[Stored data entries]
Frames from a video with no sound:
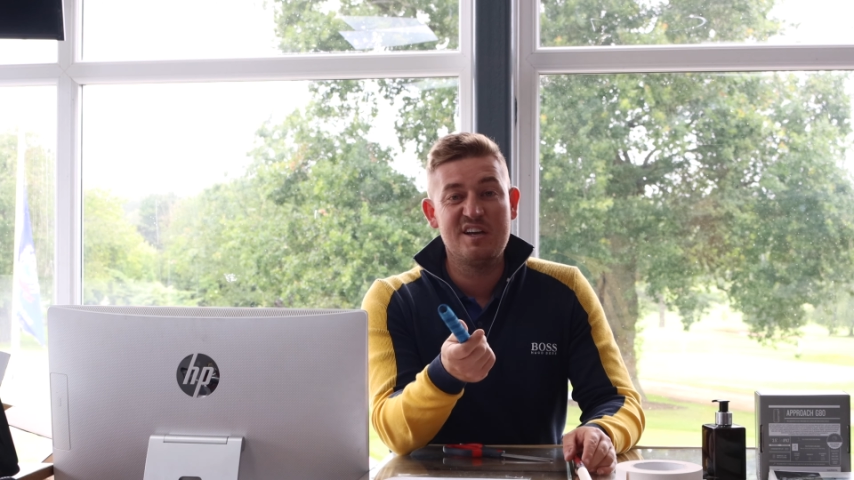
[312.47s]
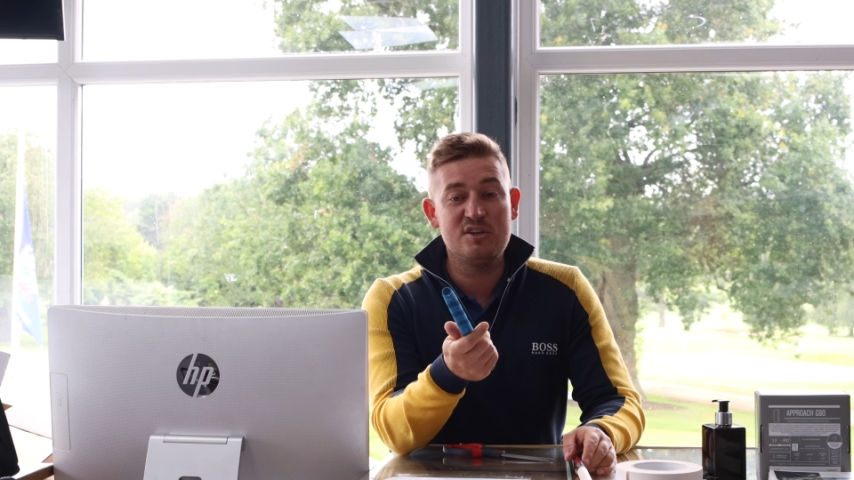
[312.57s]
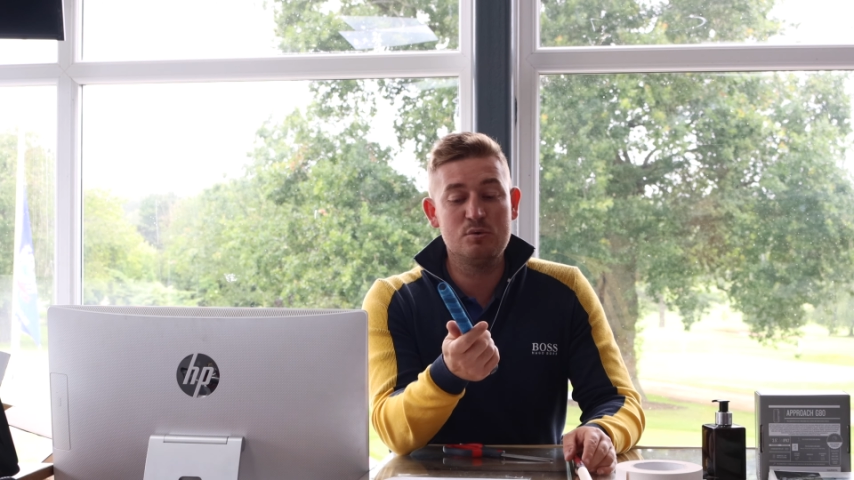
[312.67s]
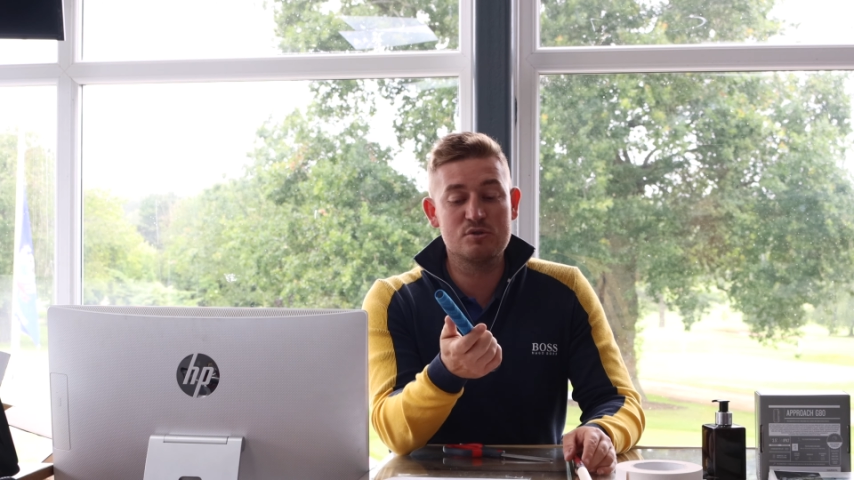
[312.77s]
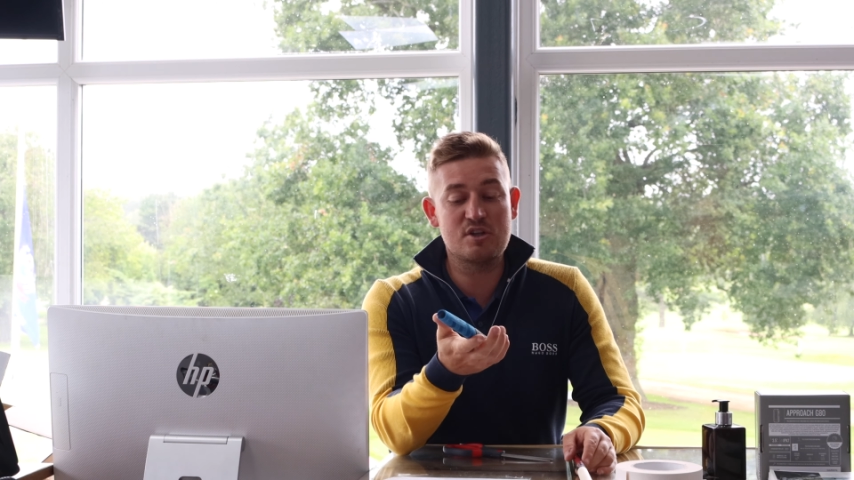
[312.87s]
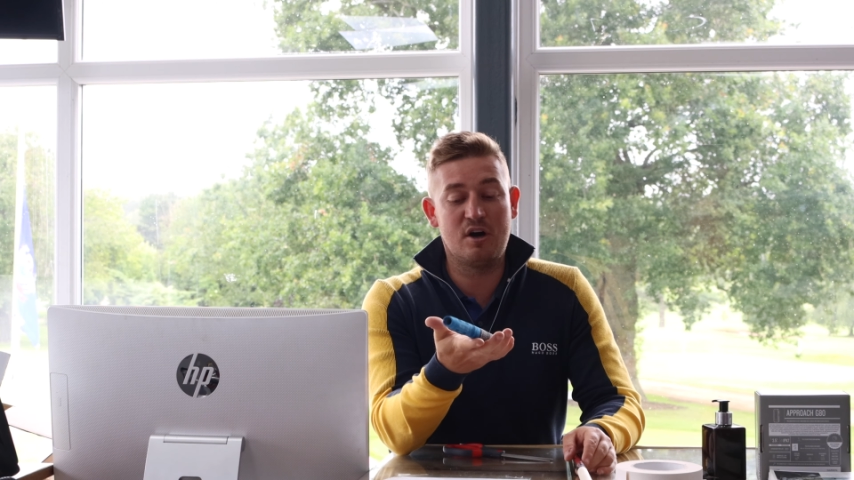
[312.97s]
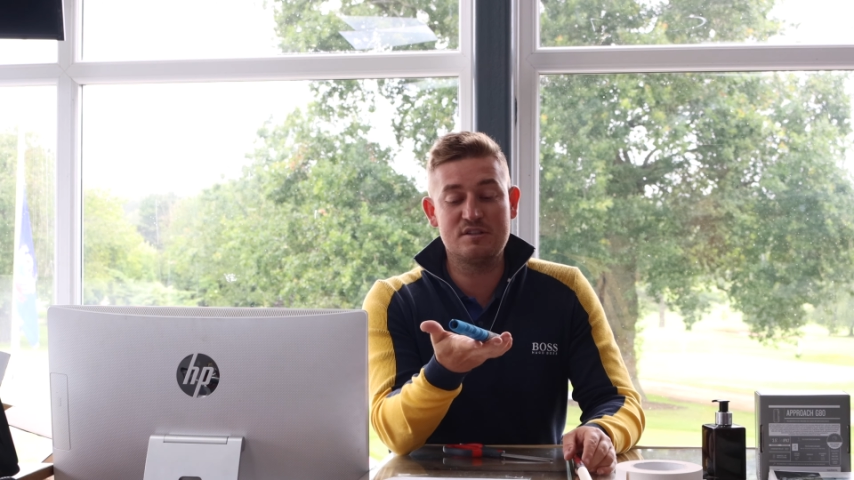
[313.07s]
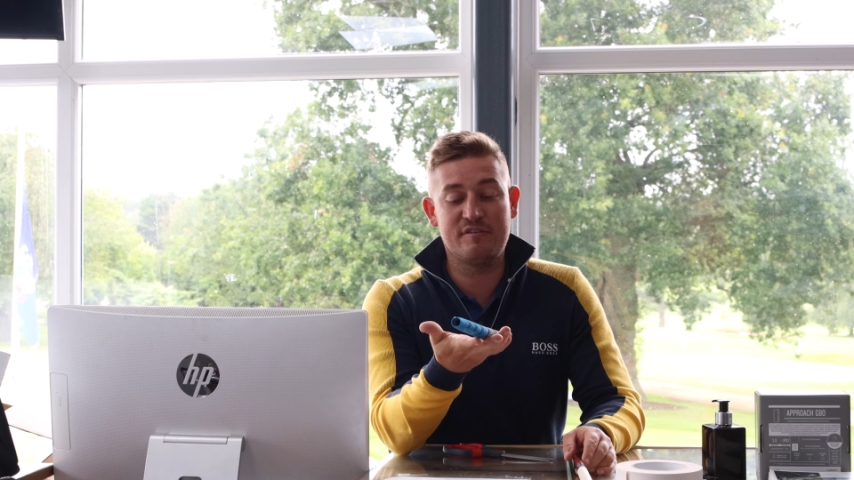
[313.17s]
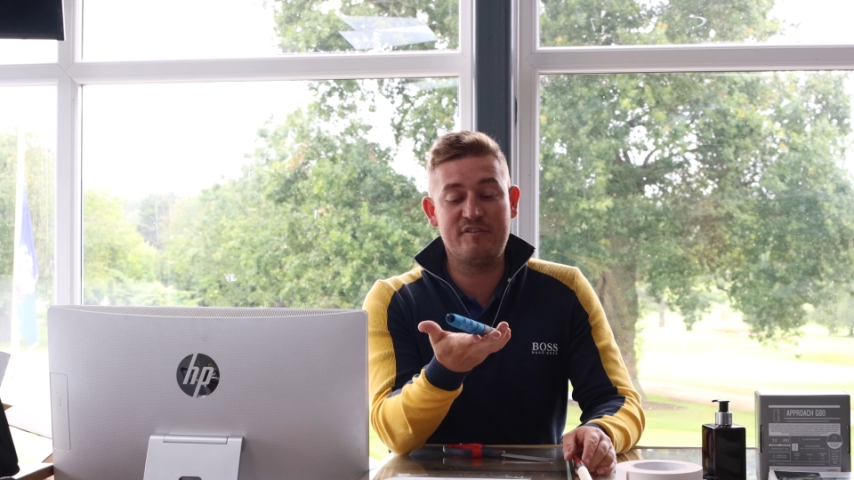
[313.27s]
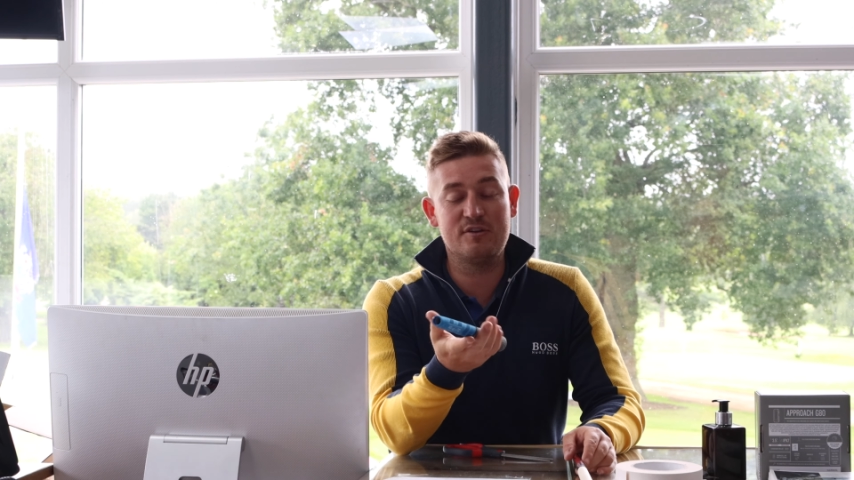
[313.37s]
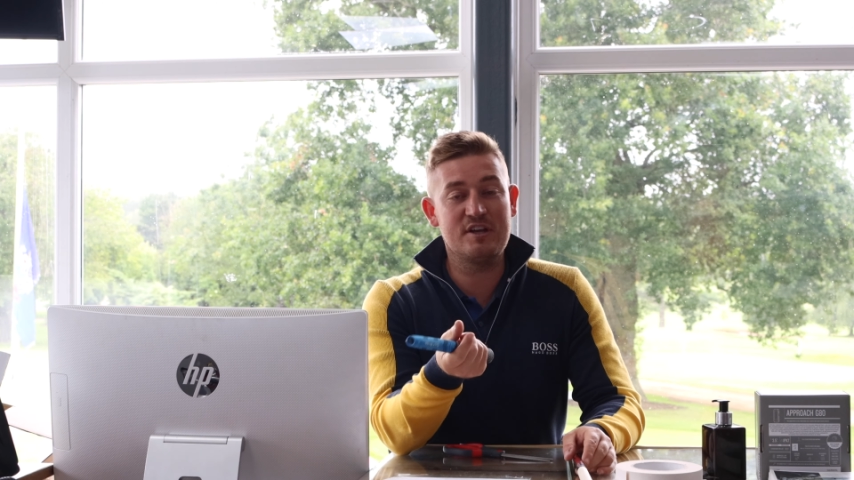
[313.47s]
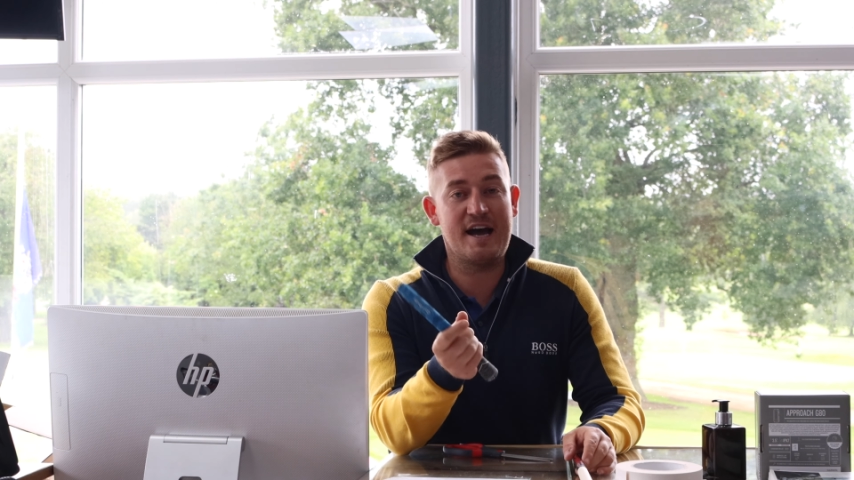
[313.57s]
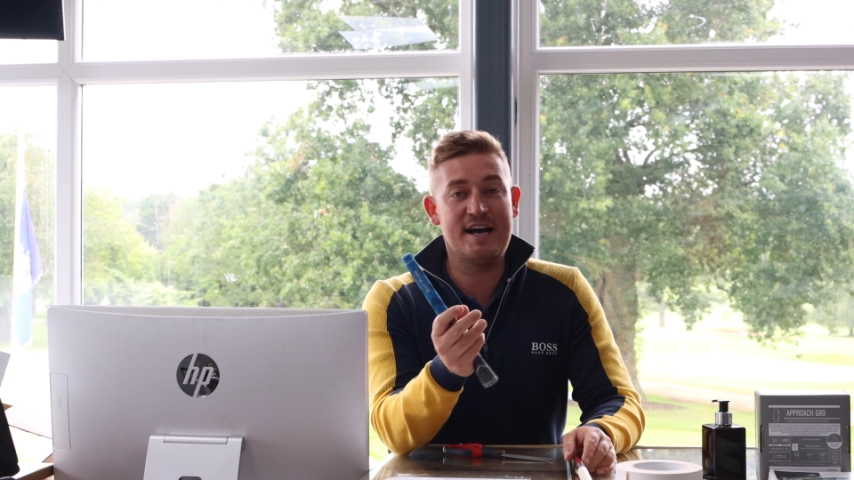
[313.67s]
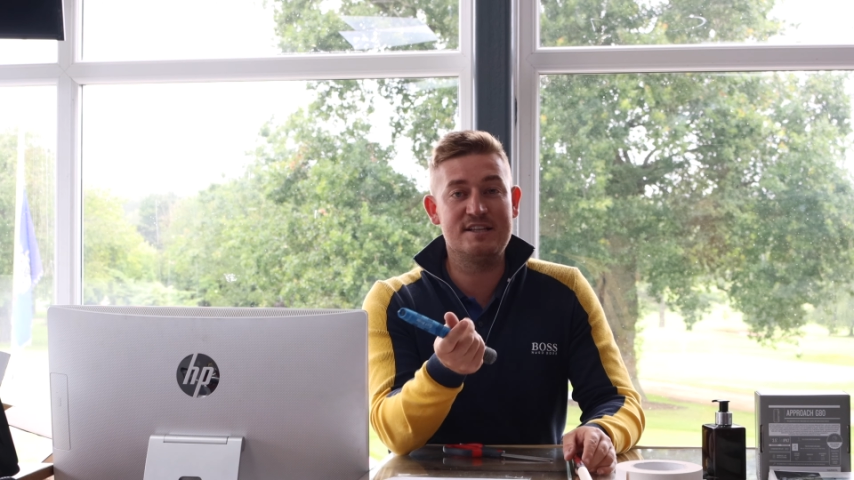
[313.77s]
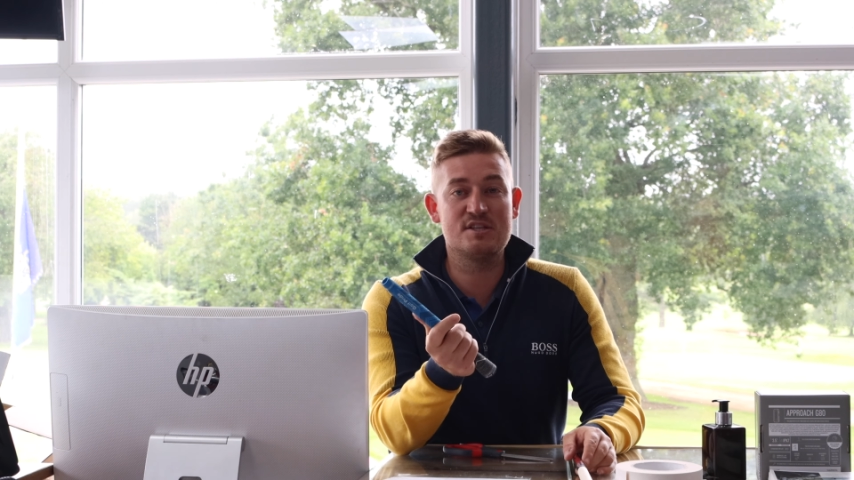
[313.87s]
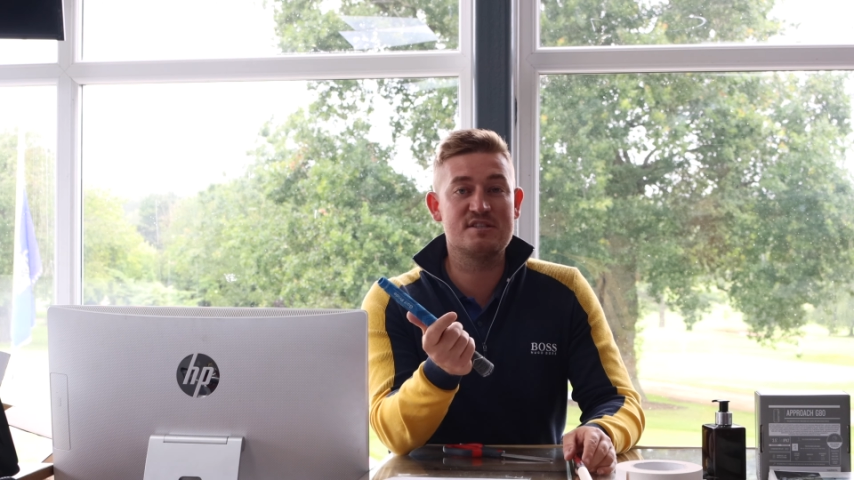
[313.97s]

you'll start to feel that your hands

HOW TO COMPLETE THIS TASK:
The records above must be retyped exactly. Please omit the pictures.

REPLY:
Frames from a video with no sound:
[312.47s]
[312.57s]
[312.67s]
[312.77s]
[312.87s]
[312.97s]
[313.07s]
[313.17s]
[313.27s]
[313.37s]
[313.47s]
[313.57s]
[313.67s]
[313.77s]
[313.87s]
[313.97s]

you'll start to feel that your hands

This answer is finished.